I doubt there are many making six figures. I persoanlly know one of the vetrans who doesn't have a show anymore but he isn't what I would call wealthy. Still getting paid to do "your thing" is worth a bit in itself. Forget any kind of family life though as they are on the road a lot!!


----------



## scrapejuice (Dec 1, 2003)

txcookie said:


> Its not bad at all. Try going to the middle east for 4-12 months These guys hunt 3 months a yr big whoop they come home some during that time and can be reached whenever plus their freakin hunting places that all but garuntee you a shot at a monster. Sounds like a dream too me. I just hope they got a good retirement plan:tongue:


Ditto! I'd say they better be stockpiling it though. TV land can be cruel, here today, gone tomorrow! Always looking for the next best thing.

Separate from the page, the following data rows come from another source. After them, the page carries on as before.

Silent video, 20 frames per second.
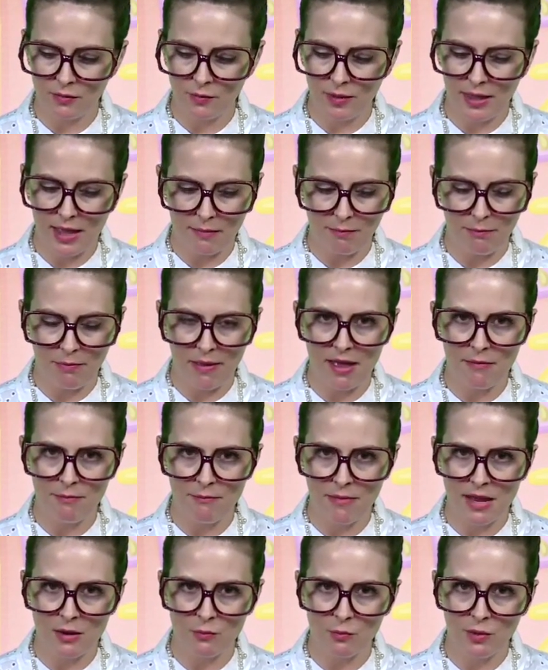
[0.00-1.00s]
We got
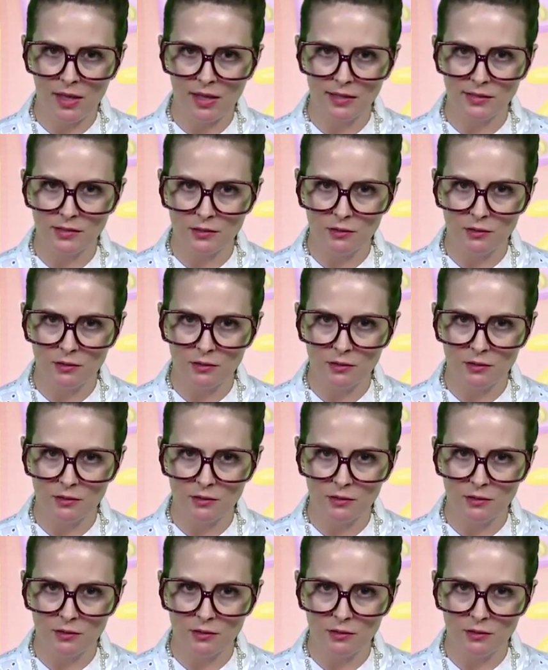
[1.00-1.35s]
Batman, we got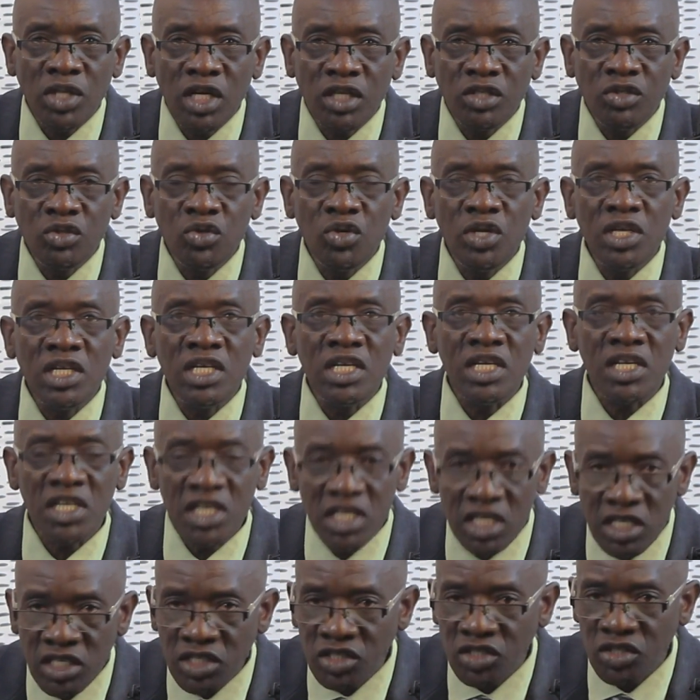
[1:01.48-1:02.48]
that you
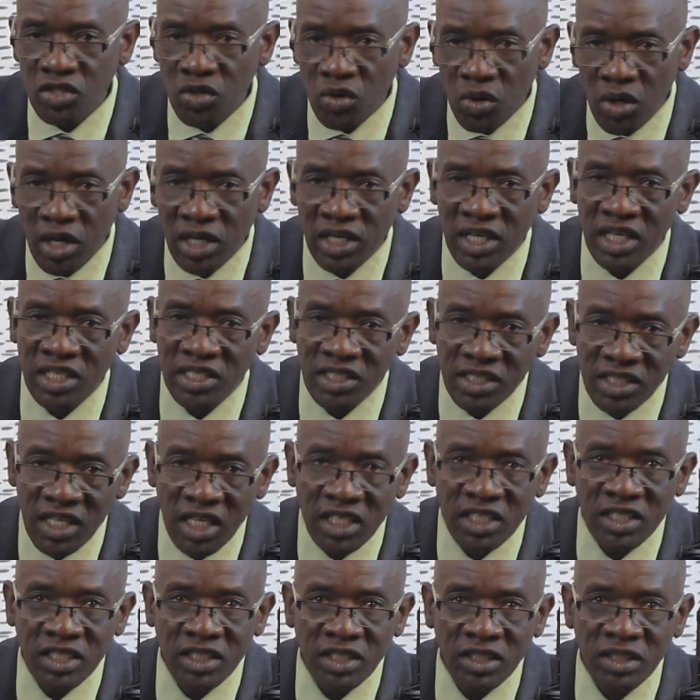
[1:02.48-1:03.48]
increase your
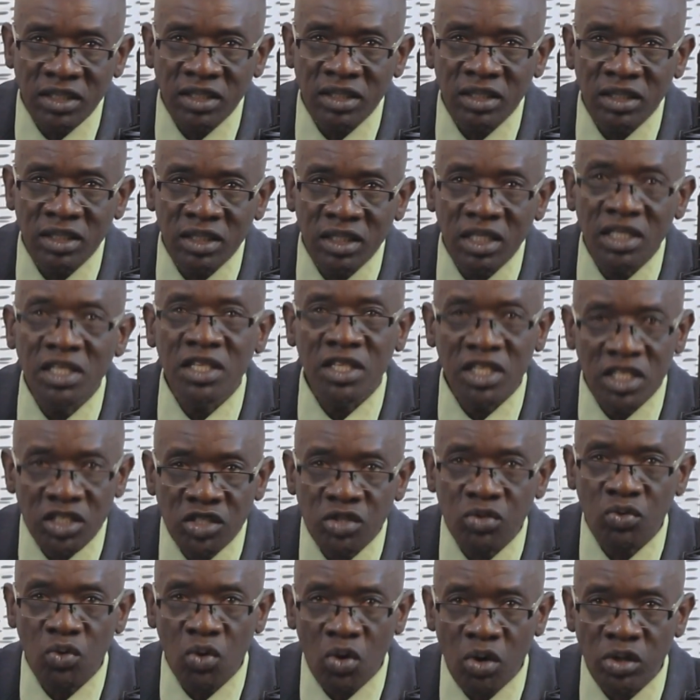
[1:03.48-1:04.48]
understanding in
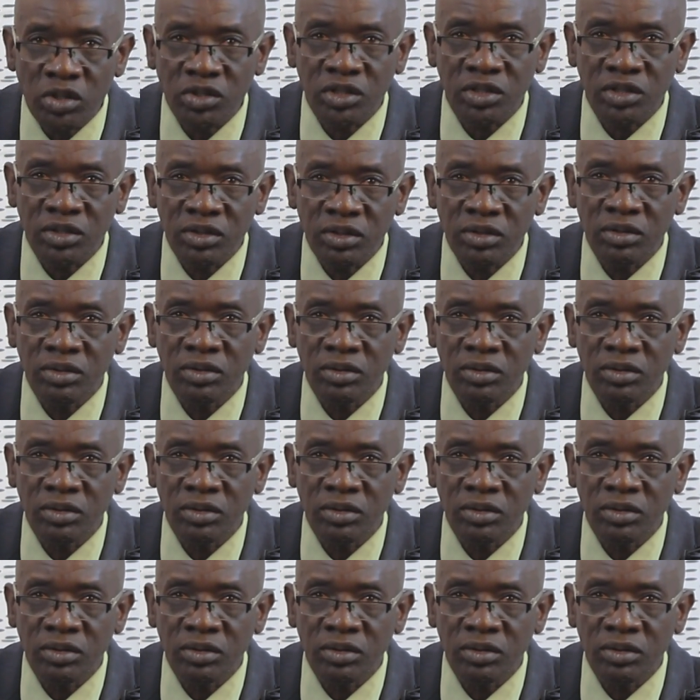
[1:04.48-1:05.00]
this course.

Mark and Terry Drury have been the real smart ones though. They've set up these little competitions with these Team(whereever) and used them to acquire a ton of footage, all the while advertising "said" product. A seasons worth of footage from various teams all to win a free trip that is probably donated just for the exposure. The Drury's are the real winners! Ingeniuous marketing, thats for sure!


----------



## Illustrator (Aug 9, 2007)

The money is probably more in producing. You hardly see David Blanton on screen anymore, but there's his name right under the "Executive Producer" credit.

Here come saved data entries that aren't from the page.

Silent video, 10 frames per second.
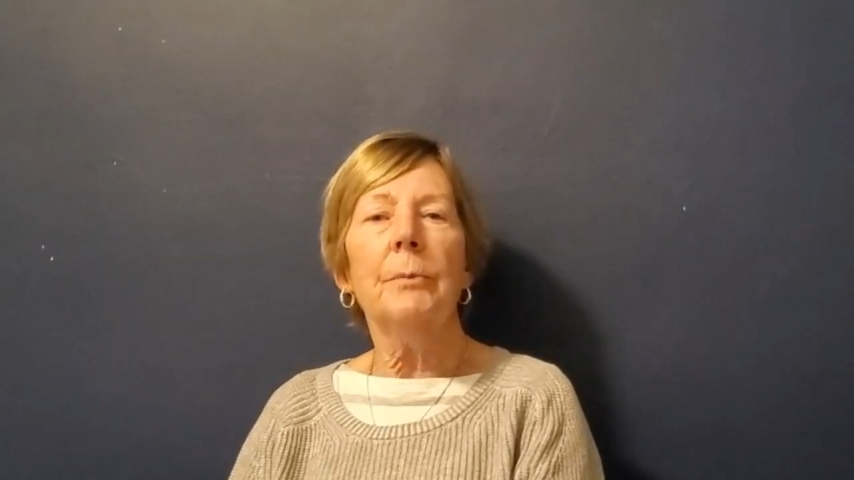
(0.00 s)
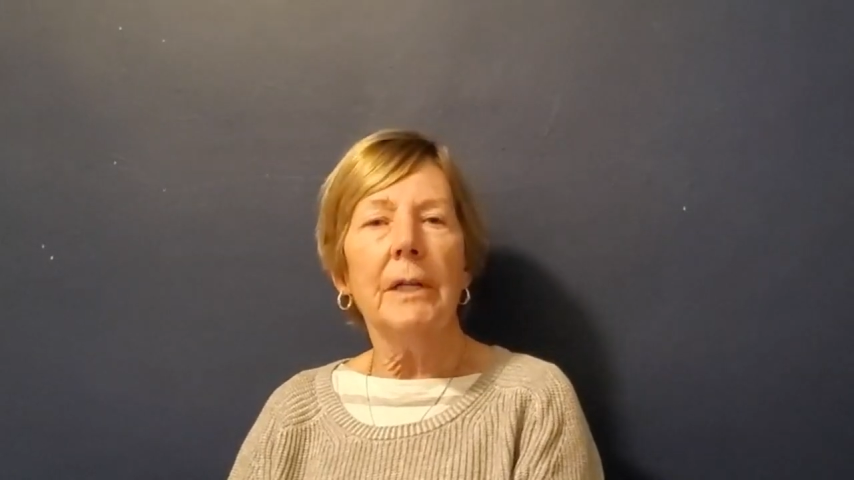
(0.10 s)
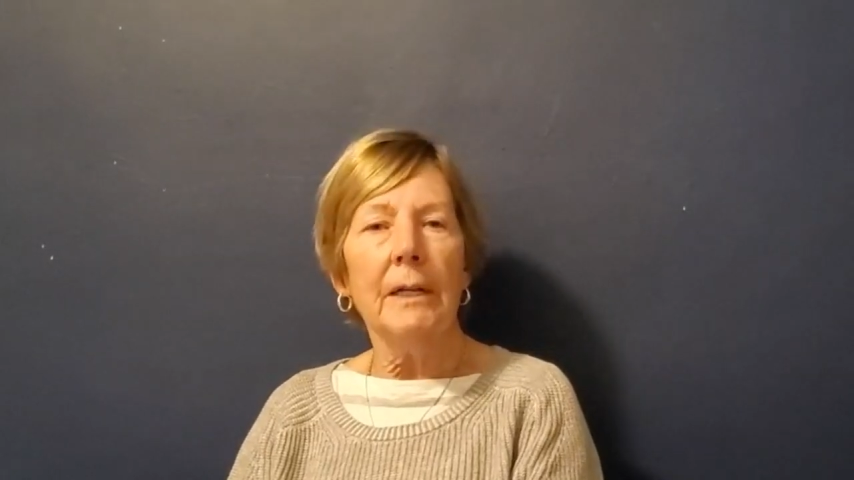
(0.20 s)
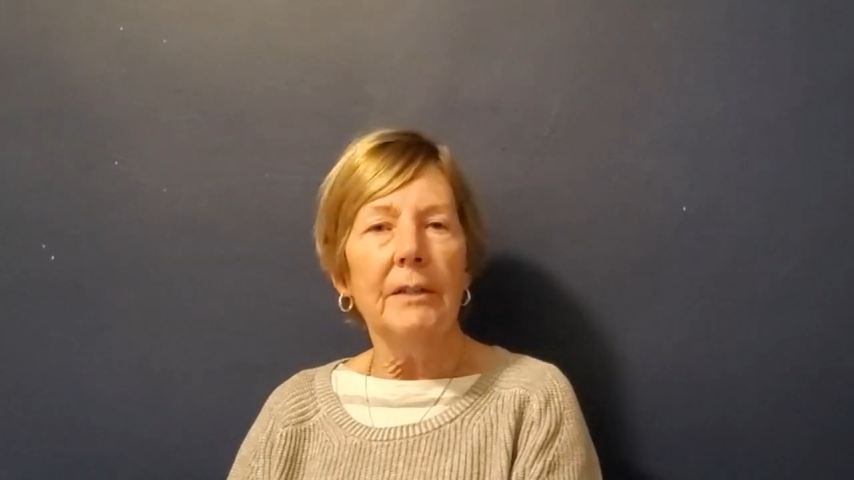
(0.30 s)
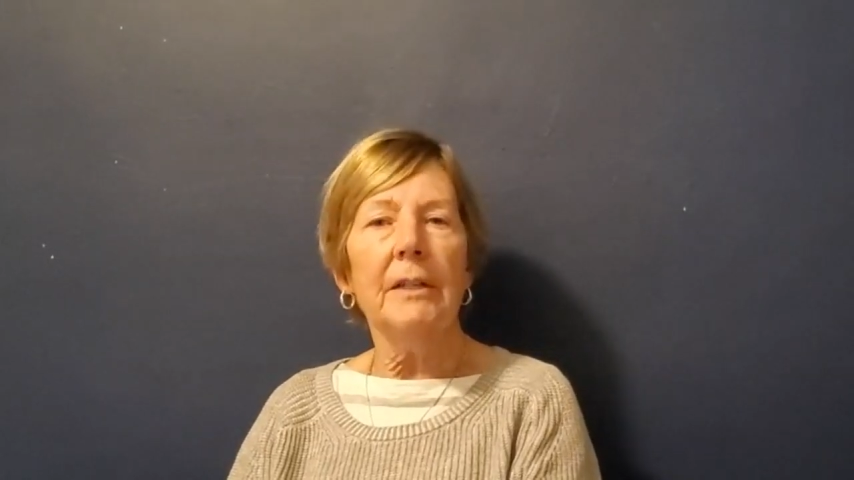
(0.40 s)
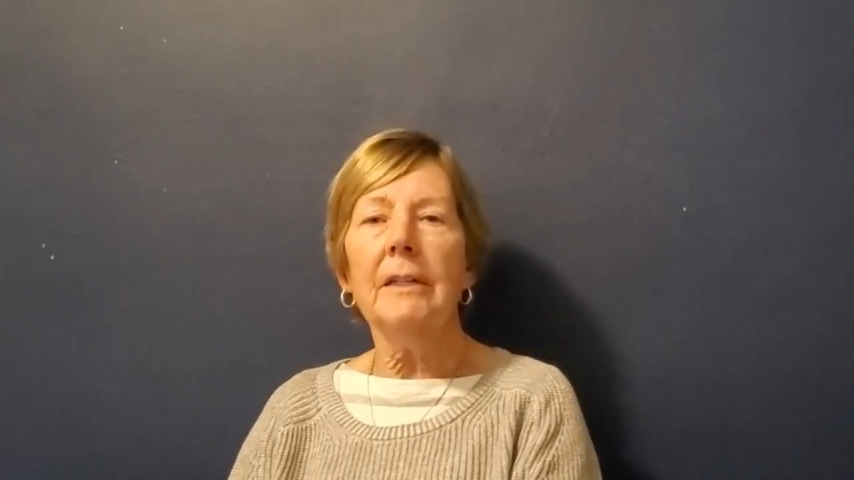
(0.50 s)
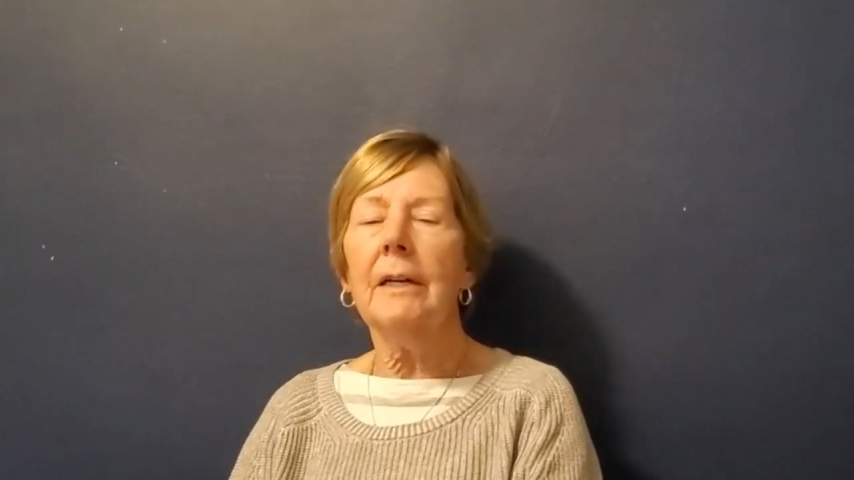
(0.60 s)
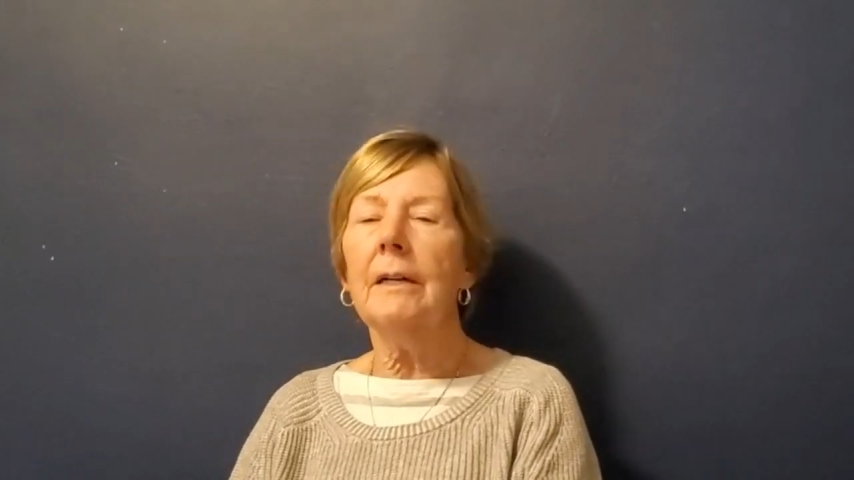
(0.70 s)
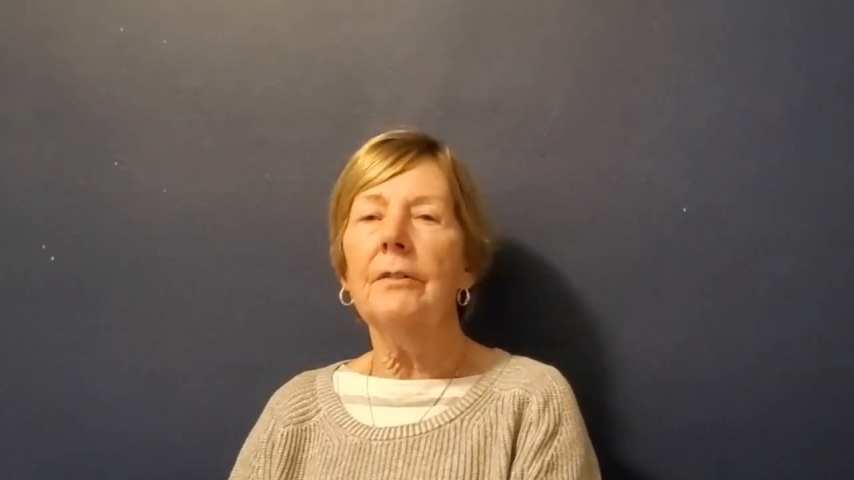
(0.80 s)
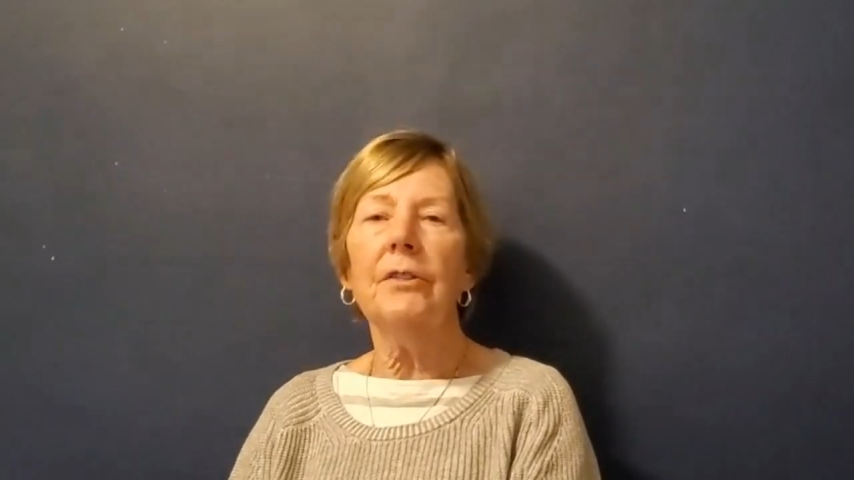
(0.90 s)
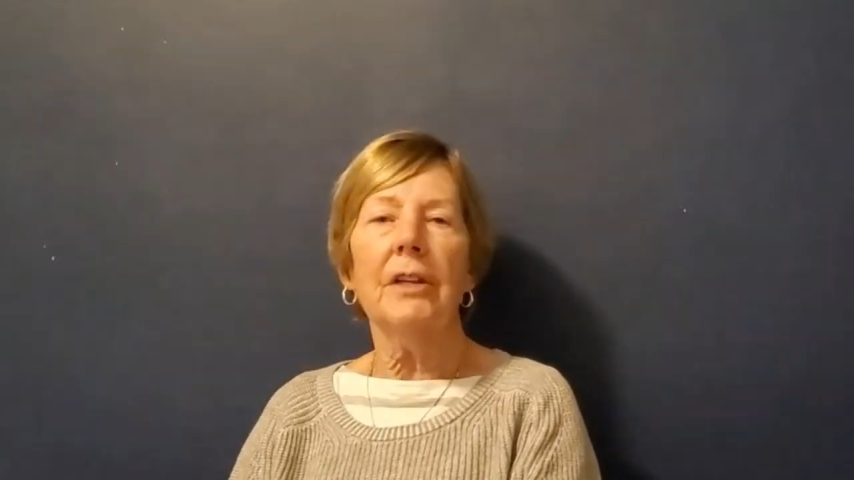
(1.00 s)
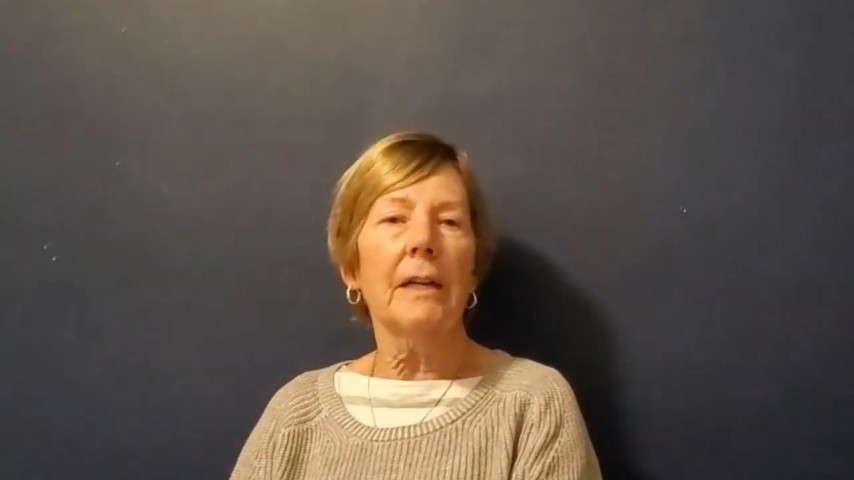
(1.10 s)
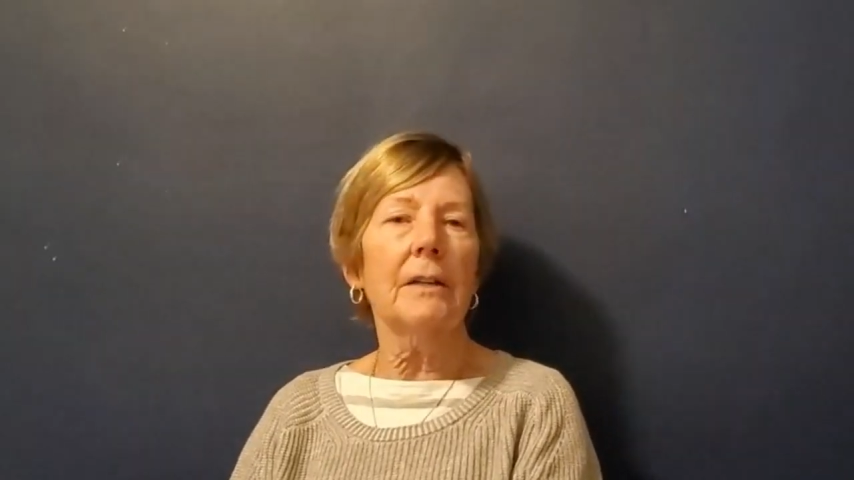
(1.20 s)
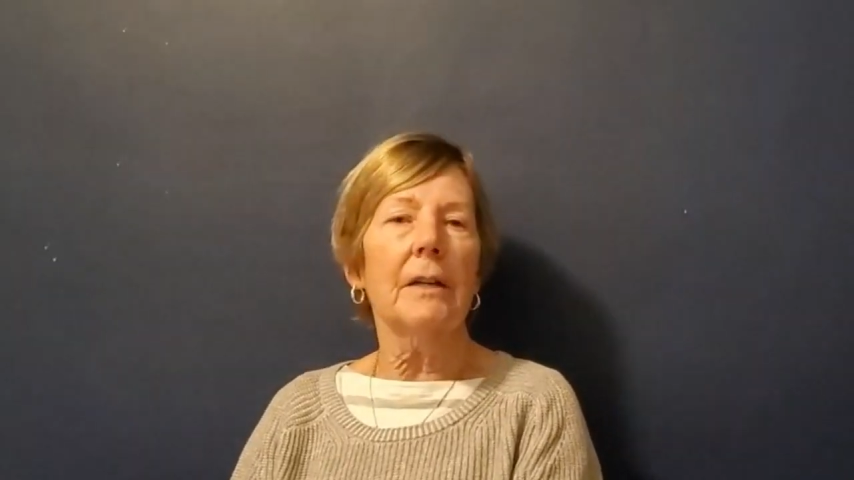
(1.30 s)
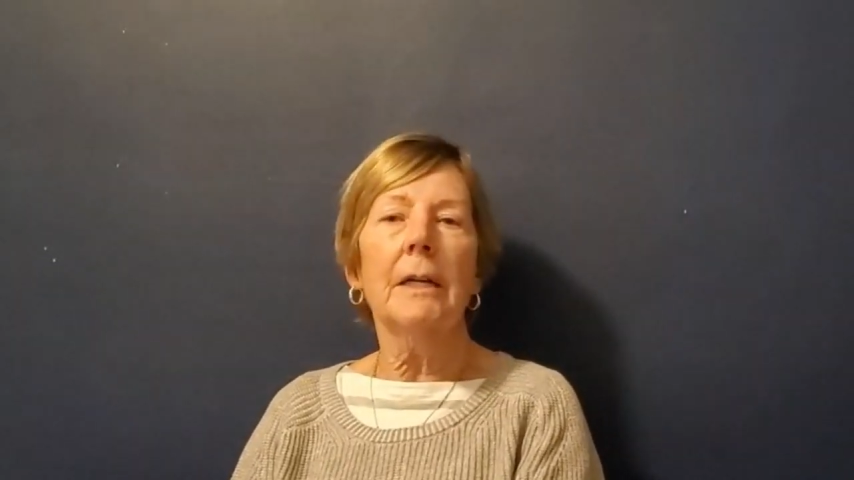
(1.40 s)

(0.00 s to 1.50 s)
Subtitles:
but I did contact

I'm willing to bet a lot of these guys you see make just a little bit of money for doing it. Look at Drury's website, they have a on of people filming for them, and most of them have a "real" job. 

Let's not forget, Mark sold MAD Calls to Flambeau, and still hocks their stuff. What a great gig! He earned his way to where he is, and sold for probably a BIG chunk of change.


----------



## LimbHanger (Jan 27, 2003)

Scrape Juice hit the nail on the head!

The "Pro Hunters" aren't making what you guys are giving them credit for. Just about every "Pro Hunter" has another buisness on the side. Alot of them in recent years have started using their names pushing real estate.


----------



## jms375 (Jul 29, 2007)

txcookie said:


> I bet you some of them get some good change!
> 
> Nugent doesnt do much if he isnt getting paid.
> Waddel could leave Realtree and Hoyt and someone would pick him up in a second.
> ...


I beleive Waddel left realtree last I heard, he's still contracted to do Roadtrips I beleive. Somewhere I read it was so he could do endorsements. I am sure some of these guys are doing pretty well off their endorsements.


----------



## IrishMike (Mar 19, 2007)

Food for Thought. I read to be a sponsor on the primos hunting videos the sponsor would have to donate a minimum $75,000+ depending on what magnitude the product to Primos to be a sponsor. The average sponsors these guys have is 10 - 14 sponsors. That calculates to well over a million. Not to mention endorsements with commercials, video kick backs, commision on the calls they make, sport show appearances, and some others. I think anyone who is in the elite staff of pro hunters are making some serious coin!!!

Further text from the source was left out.